There is nothing that we can see that the Fed can say today, in the form of this statement that will not feed the short-dollar bias that has been building. The bottom line is that those on the inside know full well that talk about a 'Strong dollar policy' is nothing other than jawboning a currency that needs to be seen as robust because of the debt-to-growth imbalance that the economy backing it has. That is not a policy that will enable an economic recovery; the strongest periods of economic growth in the U.S., the global consumption leader, have all come after sustained periods of Usd weakness, high unemployment, and low interest rates.
This time is no different, and now that we have seen the follow through from the central bank driven break that took the market by storm at the 02:00 EDT open of the German Dax futures market, we are more convinced than ever that this is a challenge to the dollar index that the market will be hard pressed to ignore.
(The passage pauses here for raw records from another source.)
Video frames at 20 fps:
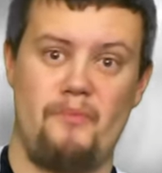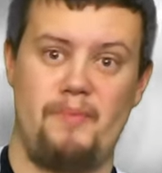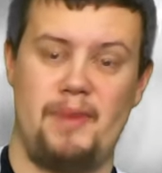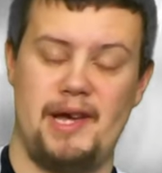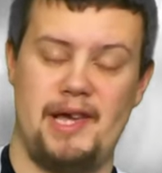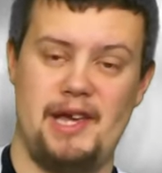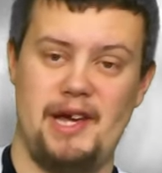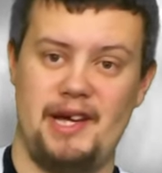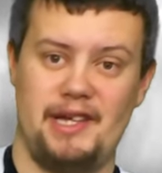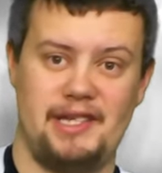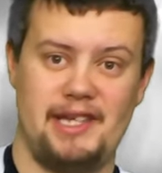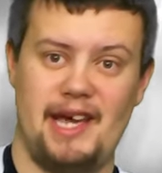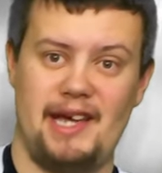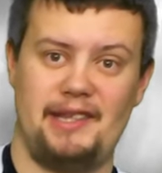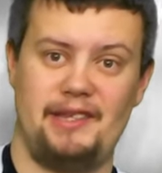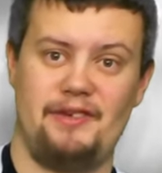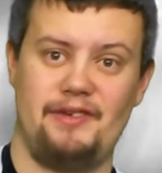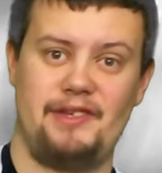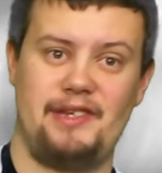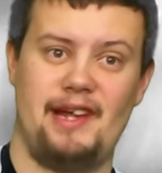But you can
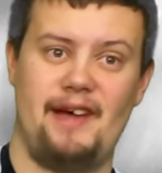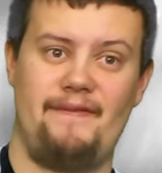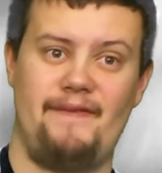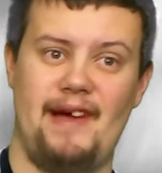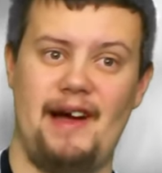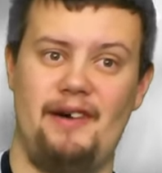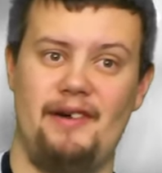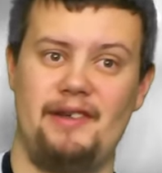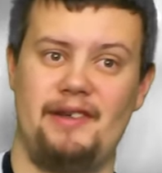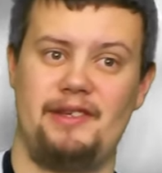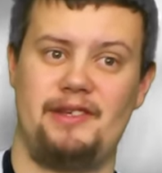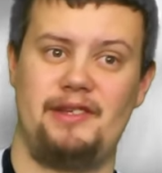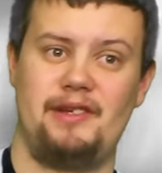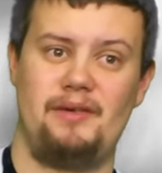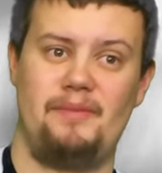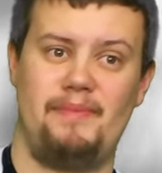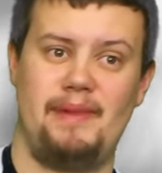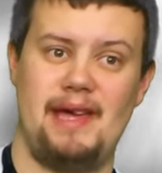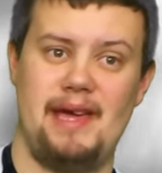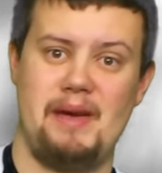take those stuff out and
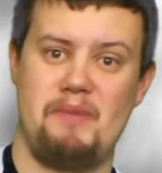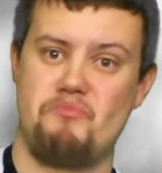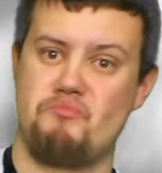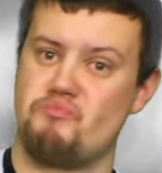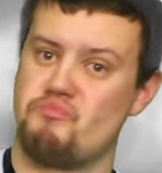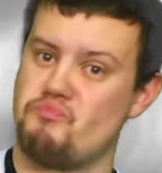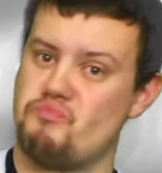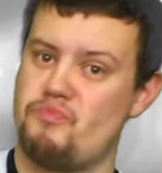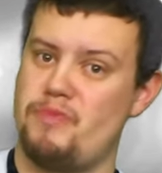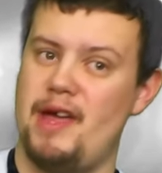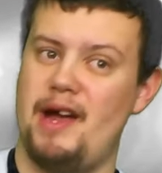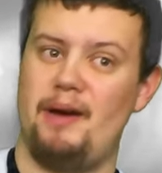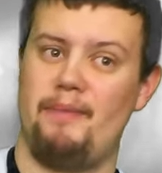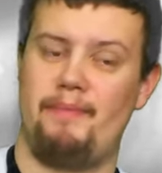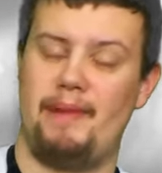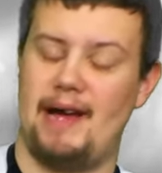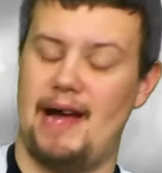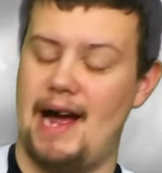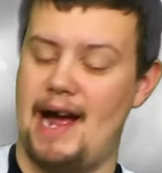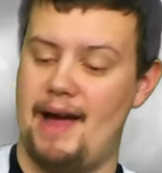still be there.
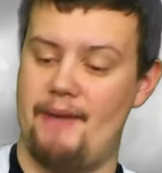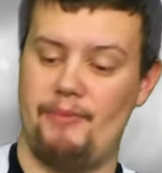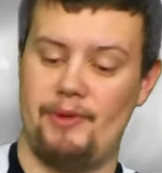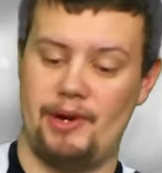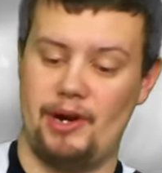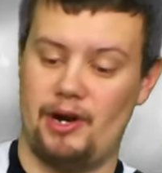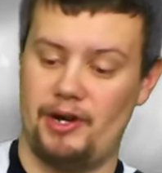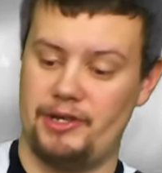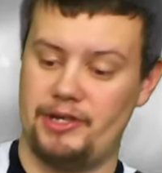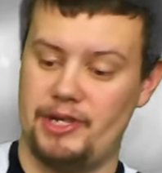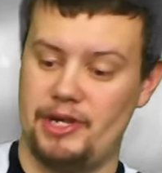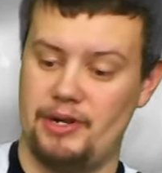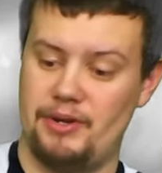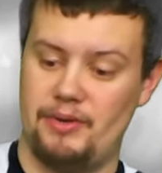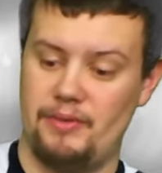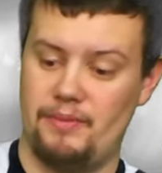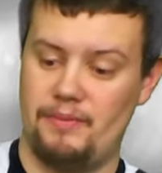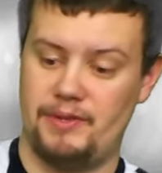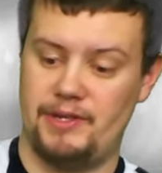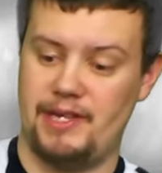But I would
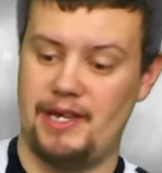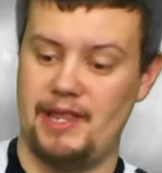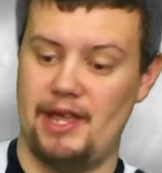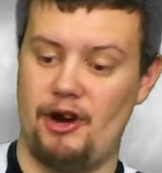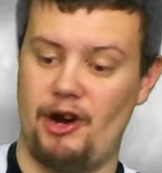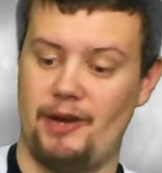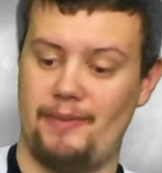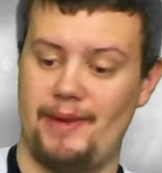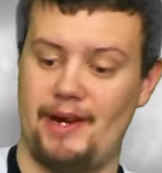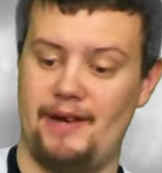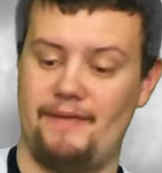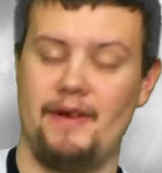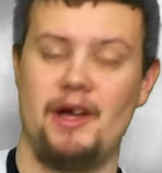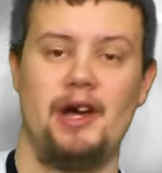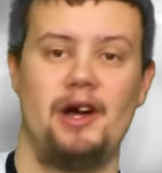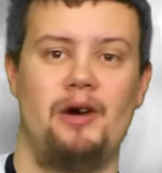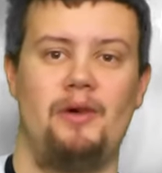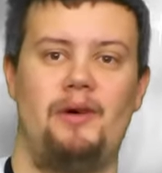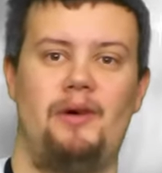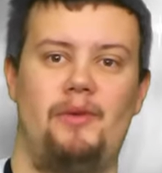also see the argument of,
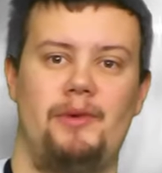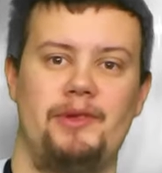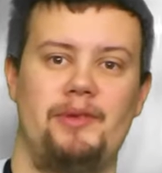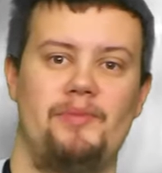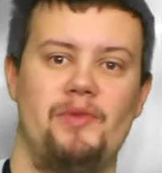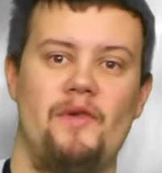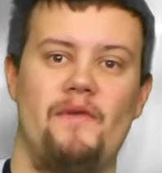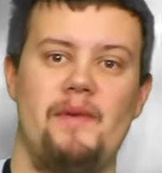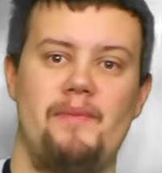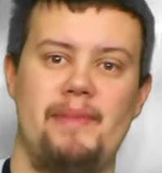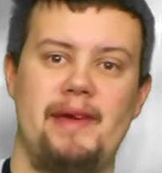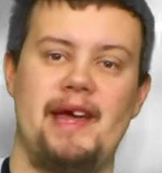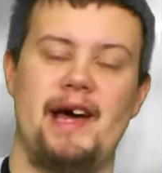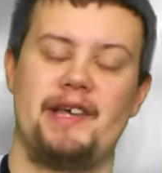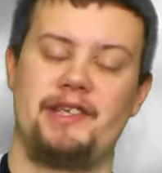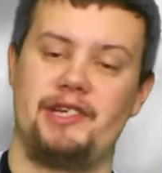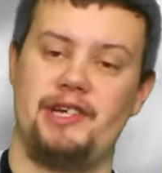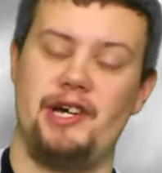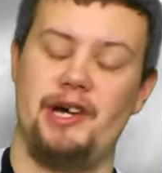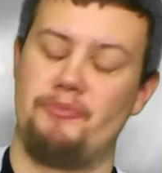well, would the movie be
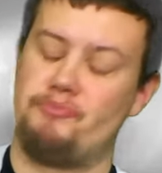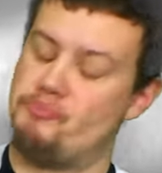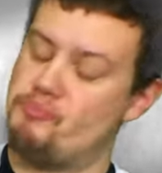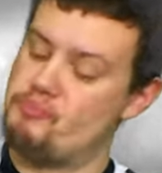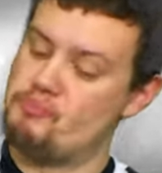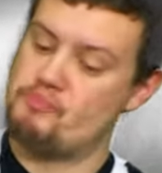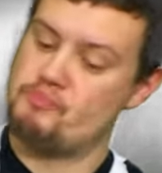as good?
Momentum, Price Action, and Sentiment, are backing it. All that is needed is a reversal to support that will fuel the fire, and make the subsequent break-outs easier to hold. Equity markets are backing the moves, as are gold bugs, but oil speculators are not as yet buying into it, and that is a main reason why the much needed intra-day pull-back may more easily happen, than not.
There is a tidal wave of Mutual Fund cash that seemed to have missed the boat on the March equity break-out, and since may have been waiting for the 927 test on the S&P. Well, it is here, it is now, and there are only just over three months for Mutual Funds to wrap their October 31st year end up. If that wall of cash starts to hit, the momentum will build against the dollar. Whether equity P/E's are hot, cold, or just right, is irrelevant at the moment; this is a momentum break in a market that has been starved of order flows for seven weeks, and that in itself may be a piece of a puzzle that creates a long equity, short dollar rally, of sorts.
Be it right or wrong, this is an opinion-free rally that is moving on price action and sentiment. Long live the pull-back; shake out the weak hands, allow the main swath to jump on, and pick up the stragglers as we go through these areas again, with a fresh momentum.